Dans ce cas, tout repose sur la discipline, parce qu’il n’existe pas de solution miracle capable de rattraper une logique d’autorisations mal tenue. Il faut vérifier les droits côté serveur, à chaque accès, sur chaque ressource, et considérer qu’une demande venant du front n’est jamais une preuve en soi, même quand la personne est déjà connectée. Pour éviter l’accumulation d’exceptions au fil des évolutions, des règles simples et stables, appliquées partout de la même façon, font souvent gagner plus de sécurité qu’une logique de permissions raffinée mais incohérente d’un module à l’autre.

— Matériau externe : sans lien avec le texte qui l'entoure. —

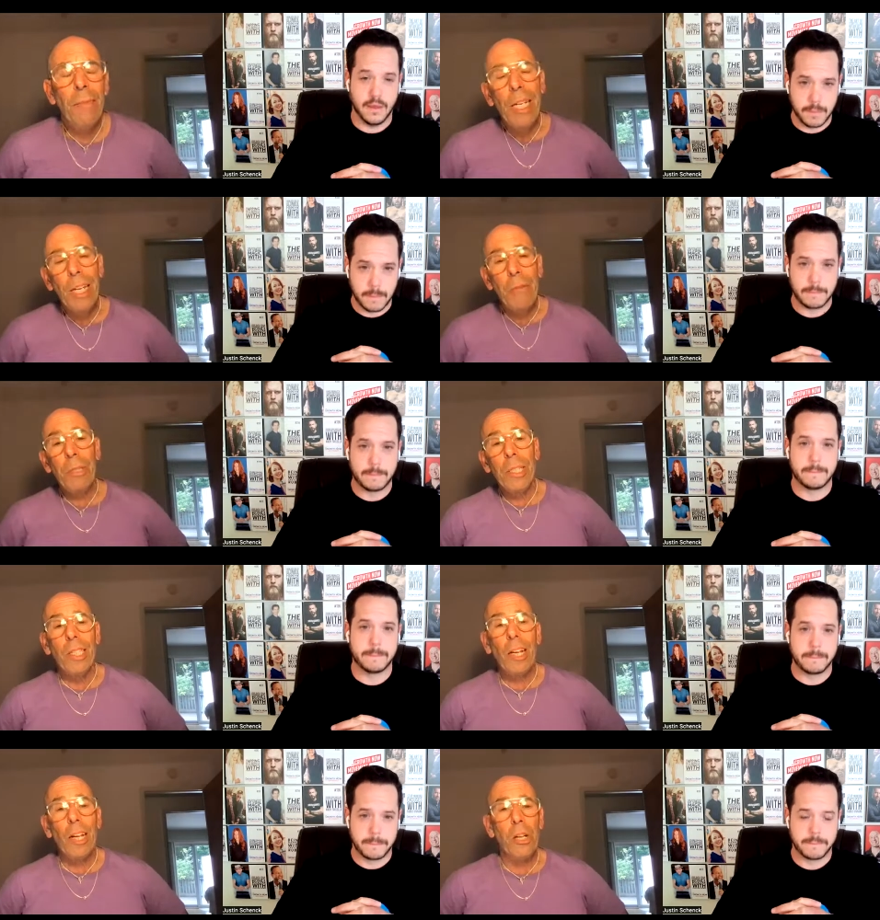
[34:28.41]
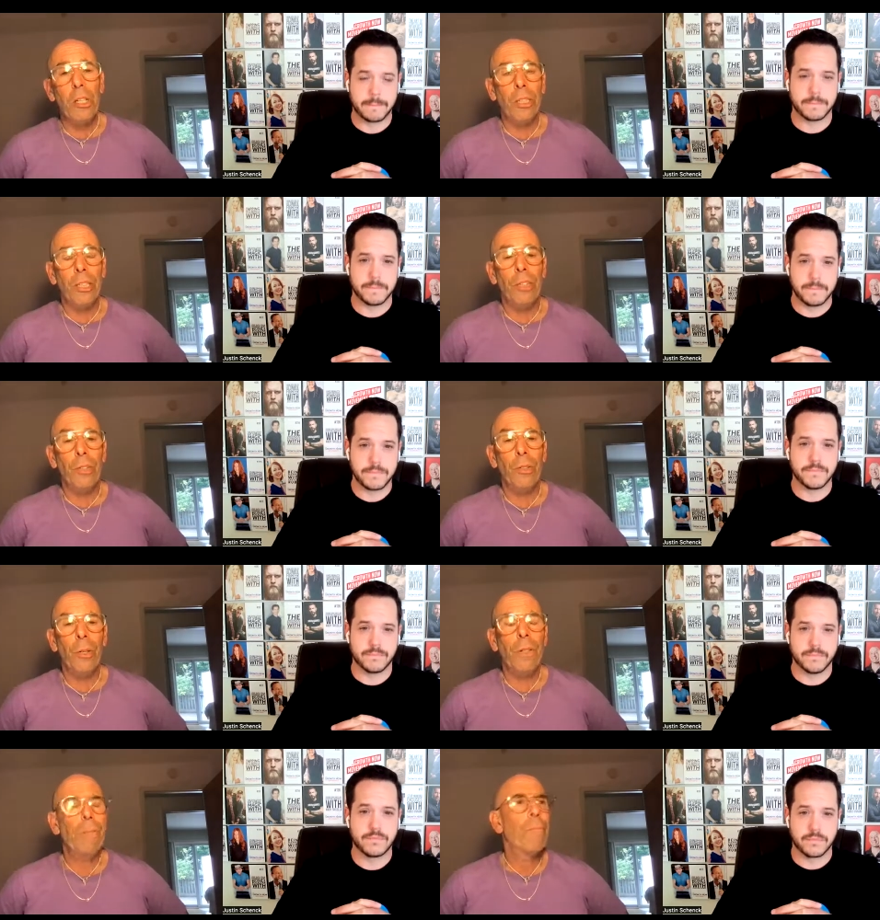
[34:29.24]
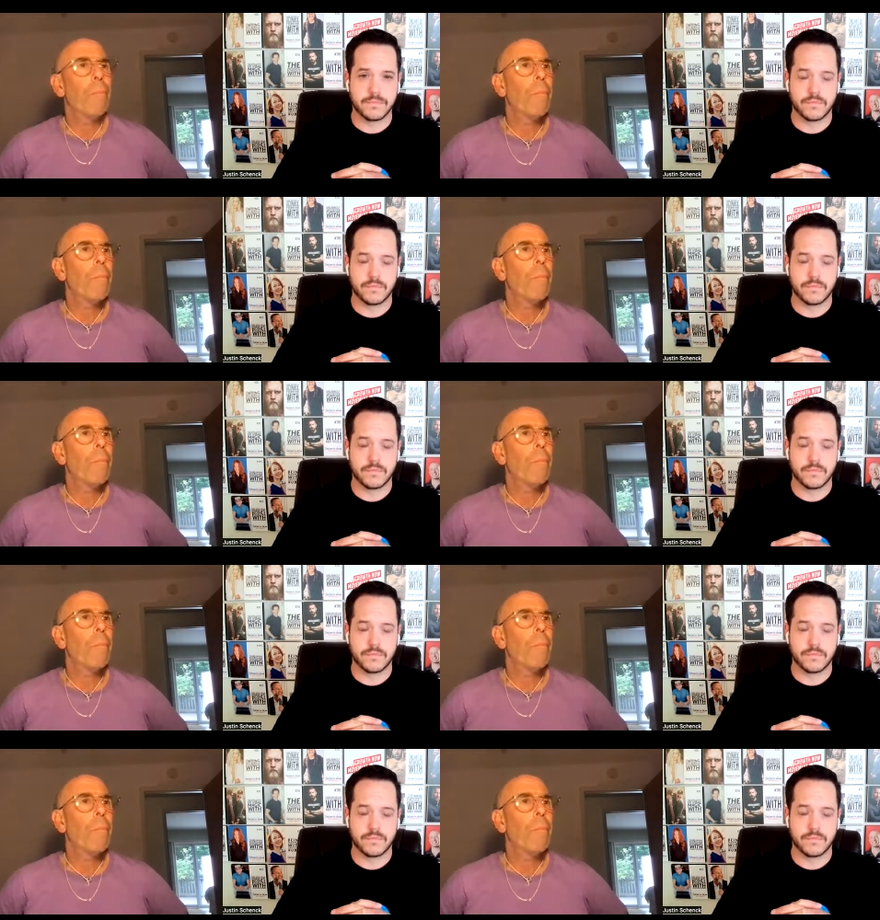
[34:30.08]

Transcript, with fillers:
Speaker 1: i mean he was like a cult leader or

Une erreur sur les droits d’accès peut suffire à dévoiler factures, commandes et informations clients au mauvais utilisateur. © nuruddean / Shutterstock

Ce qu’une petite structure peut faire, sans se noyer

Le top 25 de MITRE peut donner envie de tout revoir, tout de suite. Mauvaise idée. Une petite structure n’a ni le temps ni les moyens de traiter cinquante sujets en parallèle, et la sécurité n’y gagne rien si elle se transforme en chantier interminable.

Ce classement est utile quand on s’en sert pour remettre de l’ordre. On commence par repérer les parcours qui brassent des données sensibles et les fonctions qui font gagner du temps au quotidien, parce que ce sont souvent les mêmes. Un formulaire de contact, une recherche, un espace client, une API, un export comptable, un back-office. C’est là que les erreurs ordinaires s’accumulent et que les attaques les plus rentables trouvent leur chemin.

Le bon usage consiste donc à définir quelques règles simples et non négociables, puis à vérifier qu’elles existent vraiment dans le code avec vos équipes ou votre prestataire. Concrètement, les données saisies dans les formulaires sont toujours traitées comme du texte avant affichage et ne sont jamais réutilisées comme du code. Les requêtes SQL sont construites avec des paramètres, les valeurs étant transmises séparément plutôt qu’injectées directement dans une chaîne. Les droits d’accès, eux, ne sont pas supposés du simple fait qu’une personne est connectée, mais vérifiés côté serveur à chaque action importante. Une fois ces principes devenus réalité technique, vous avez déjà coupé l’herbe sous le pied à nombre d’incidents avant même qu'ils se produisent.

En bref, le top 25 ne vous apprend pas de nouveaux risques. Il vous rappelle que les plus chers sont souvent les plus routiniers, et qu’ils s’installent surtout quand on confond vitesse de livraison et absence de garde-fous.